My second thought is that it’s important to do your duty regarding tithing and let God handle the rest. If the place where you’re giving is misappropriating funds, God will handle that. You do your duty, and leave the discipline of undisciplined money managers in the church in God’s hands.
It’s important to know that God loves you with His whole heart – whether or not you tithe. His unconditional love for every person never fades.
And whatever your opinion on tithing, I’d be willing to bet that if you tried it you’d be blessed by it. When done right – and in combination with good money management – tithing results in many blessings.
And you also get the personal satisfaction (in a non-prideful way, of course) of knowing you’re helping bless the world alongside God. After all, He’s given so much for us – isn’t it fun to give Him something in return?
So, what are your thoughts on tithing? Have you tried it? How did it affect your life? What other concerns or questions do you have about tithing? Or, how can we help you to manage your money in a way that makes tithing possible?
We’d love to help. Share your thoughts and concerns in the comments section below. We’ll do our best to answer them as best we can.
And if you wanted to learn more about tithing, here is a personal story for the Founder of Money Peach, Chris Peach.

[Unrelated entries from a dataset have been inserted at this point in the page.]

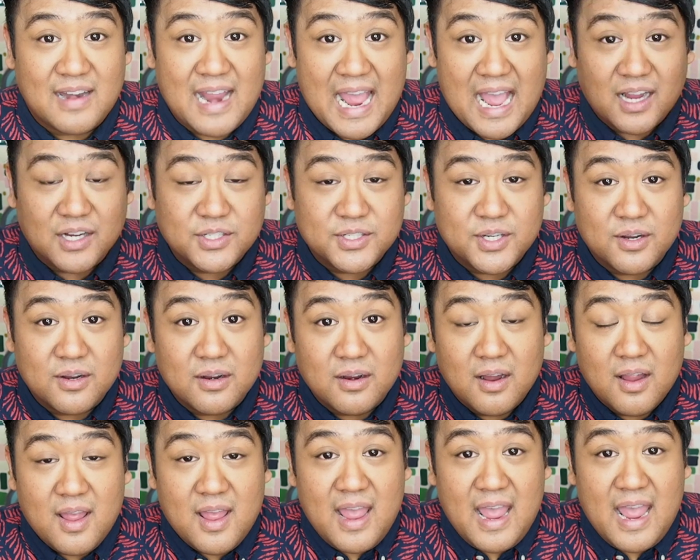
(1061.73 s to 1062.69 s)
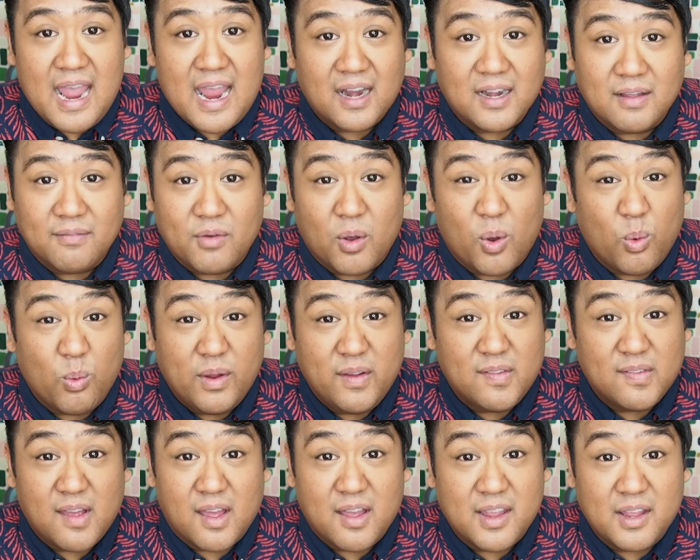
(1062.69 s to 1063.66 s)
actor, and I've
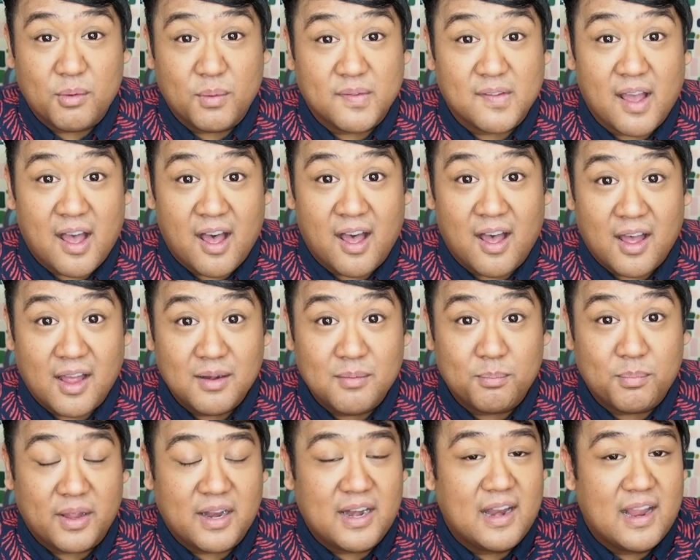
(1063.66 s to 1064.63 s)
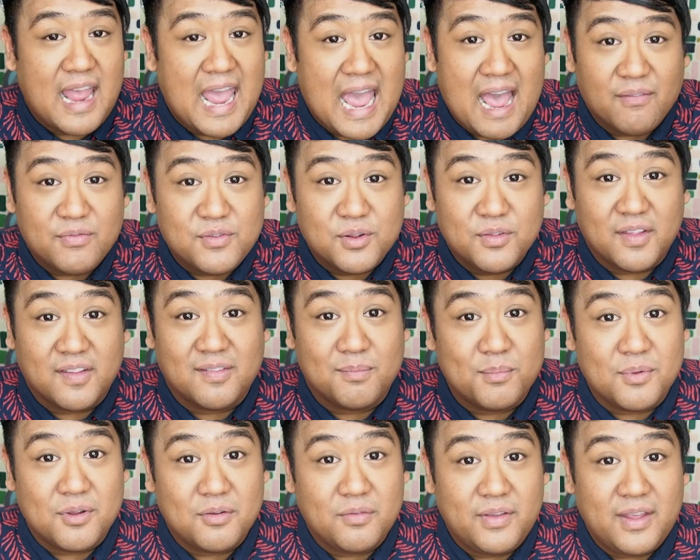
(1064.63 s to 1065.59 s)
always thought he was hot, but after this
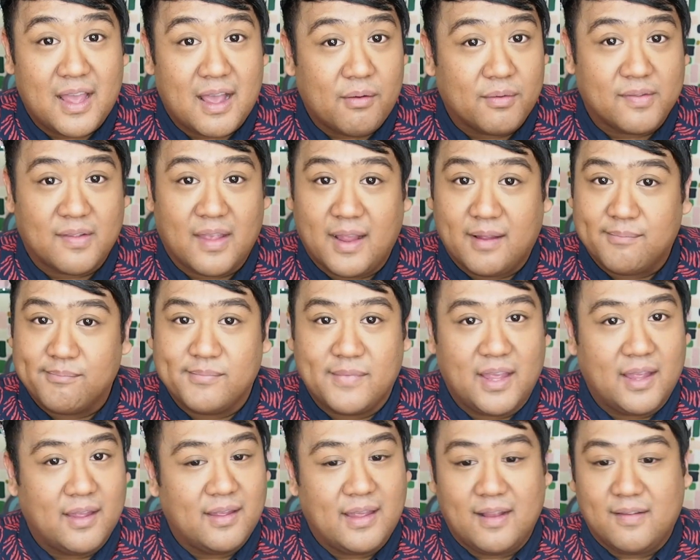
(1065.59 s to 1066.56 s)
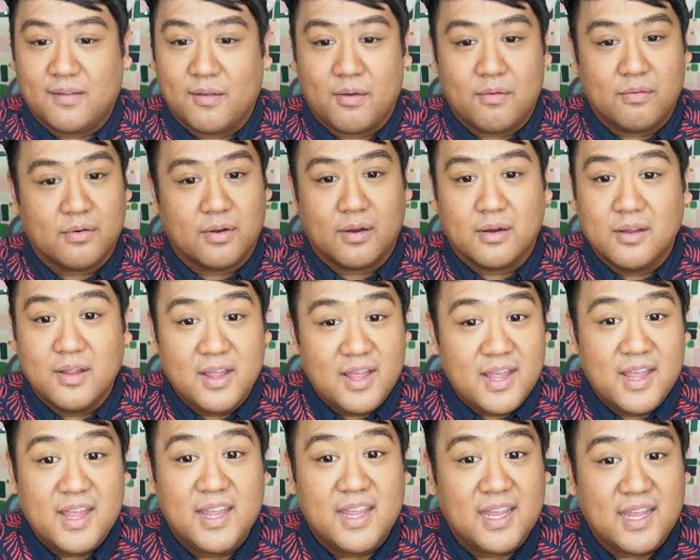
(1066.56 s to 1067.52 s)
movie, I was like, it's over.
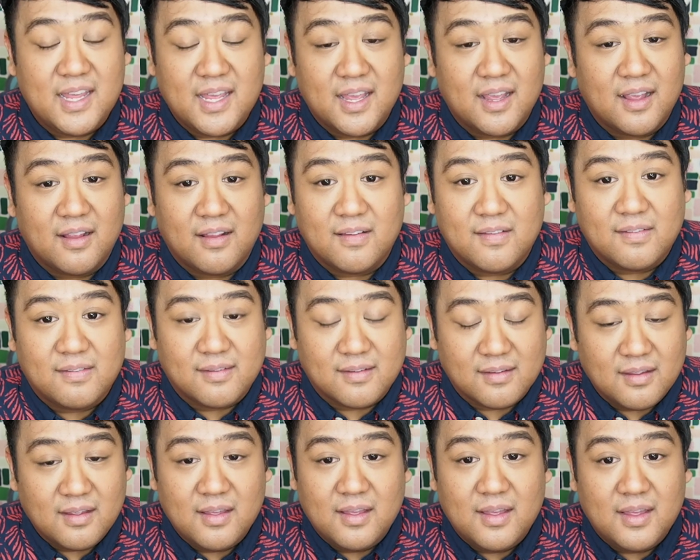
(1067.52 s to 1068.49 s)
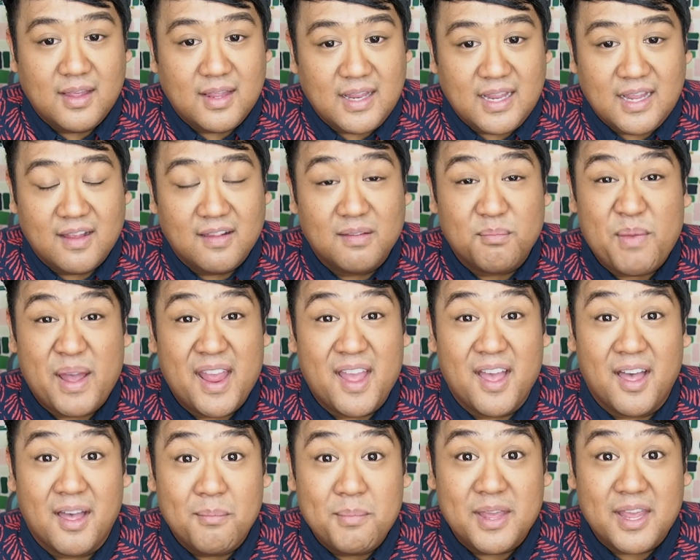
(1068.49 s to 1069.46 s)
He is my
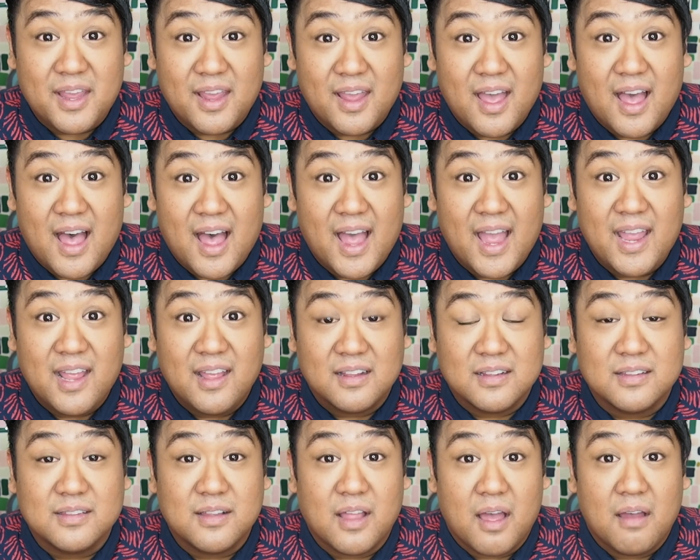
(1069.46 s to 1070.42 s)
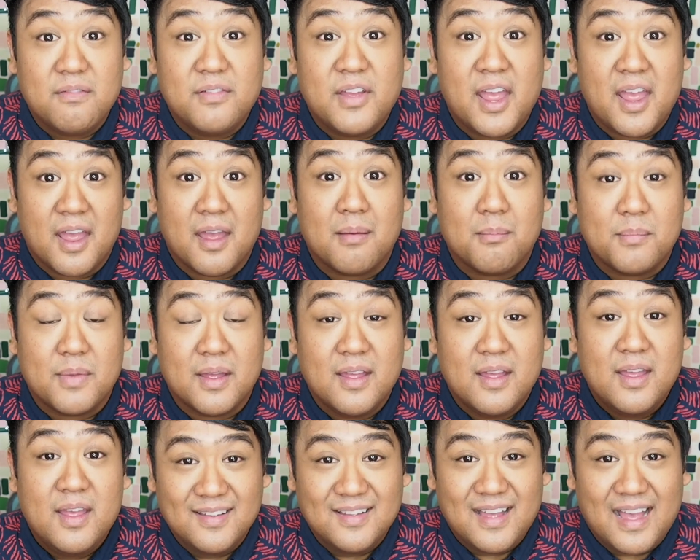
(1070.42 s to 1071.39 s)
hubby. I love him.
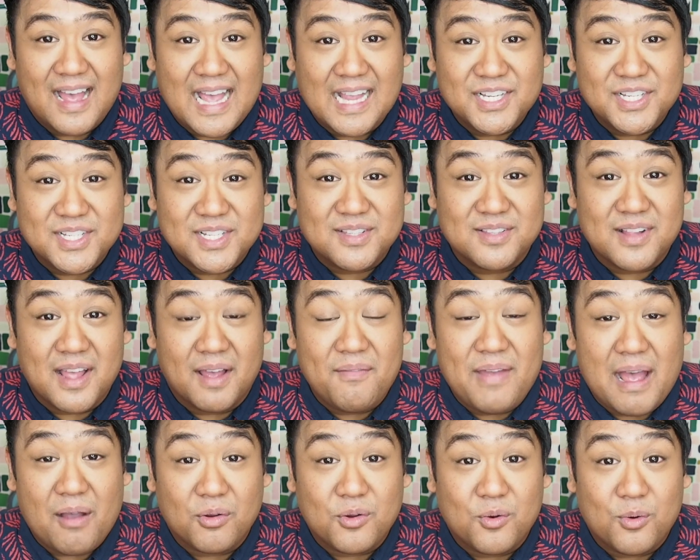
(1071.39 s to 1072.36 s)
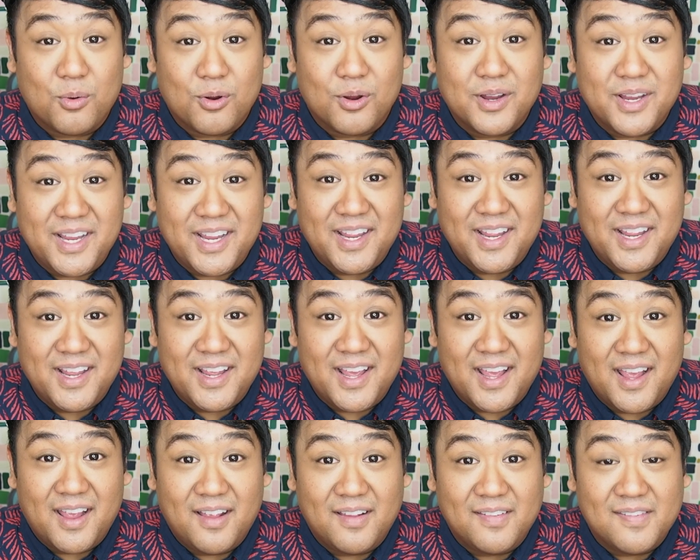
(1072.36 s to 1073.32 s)
I just love how quirky he
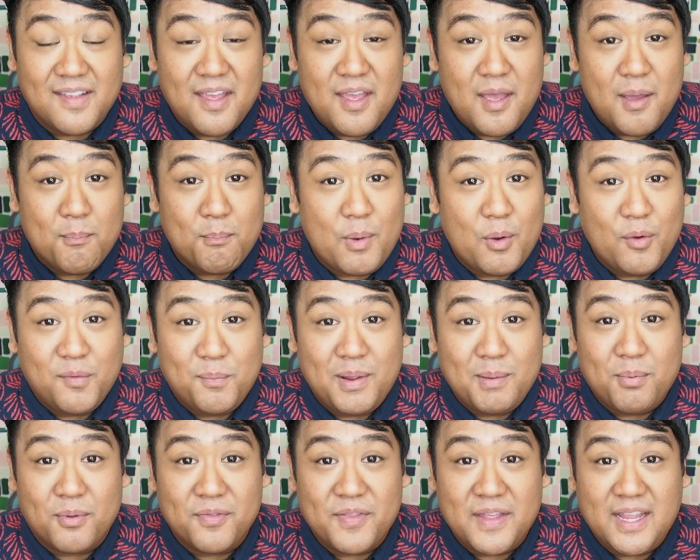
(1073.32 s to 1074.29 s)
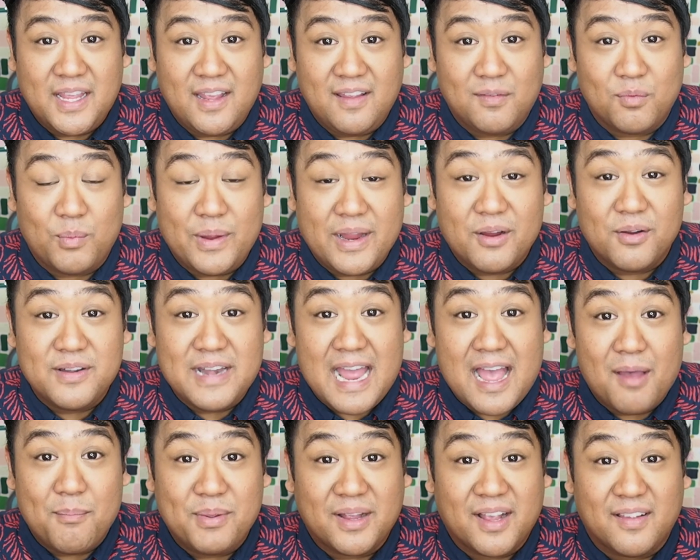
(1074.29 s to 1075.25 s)
is. Most people think he's weird
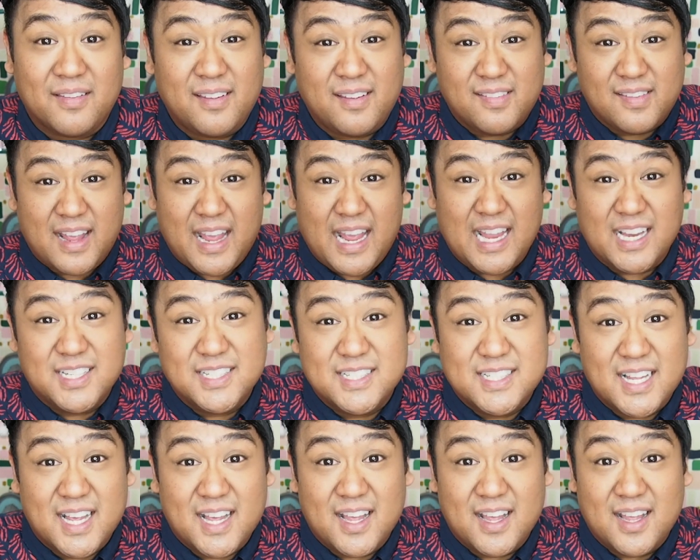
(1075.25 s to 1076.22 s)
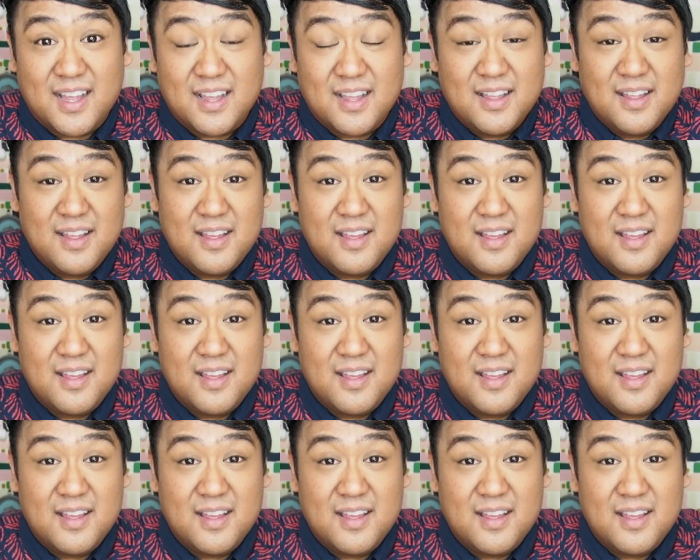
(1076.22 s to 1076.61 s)
now because he's into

My parents were missionaries when I was growing up, so it was easy to see the importance of giving since our family was dependent on financial support from churches and individuals. Early on in my adult life I gave my tithe to the church and didn’t give much thought into how I gave (it wasn’t necessarily 10%, kind of depended on where I was at financially), but I gave to the church and not much else. I personally don’t feel that 10% has any real significance to us today. The past few years I’ve tried to give as I feel led by God, not necessarily a specific percentage, and not all to my local church. In the New Testament Jesus talks a lot more about giving to the poor and helping people in need than he does about giving to the church. Now instead of just writing a check to my church I spread out my giving and give to other causes that help the needy as well (World Vision and The Exodus Road for example). Since I’ve changed my approach my giving has been a lot more rewarding, it’s something I think about a lot and motivates me to make money so I can give more, and I’ve been led to give more than I would have in the past. I still think it’s important to give to my local church, but I think that’s only part of the bigger picture.
My wife and I tithed on our gross income our entire careers from the $18,000 salary I started at to the several hundred thousand I made my last year of my full time career. We still tithe on my six figure side gigs in retirement and I firmly believe the money we’ve given through the local church has blessed my family more than anyone else. It kept money in perspective and since it was a big check, bigger than any of our bills or mortgage, we felt it when we gave. One thing I have no clear idea about though is how do you tithe in retirement after you quit making an income? Tithing is based on your “increase” and things like Social Security and investments are coming from money you already tithed on previously and in some cases haven’t even grown at the rate of inflation so there has been no increase. Plus if you were to try to calculate it somehow, assuming you even had the records for the net growth of your assets, it would be mind boggling. I’m thinking right now we’ll probably keep tithing based on what we actually spend, if I stop earning, as we draw that out of our investments. Just like using gross instead of net as the basis all these years, why not be on the high side of the equation, after all He has given us much more than we needed!
Yes! I agree with you Steve. Tithing keeps things in perspective.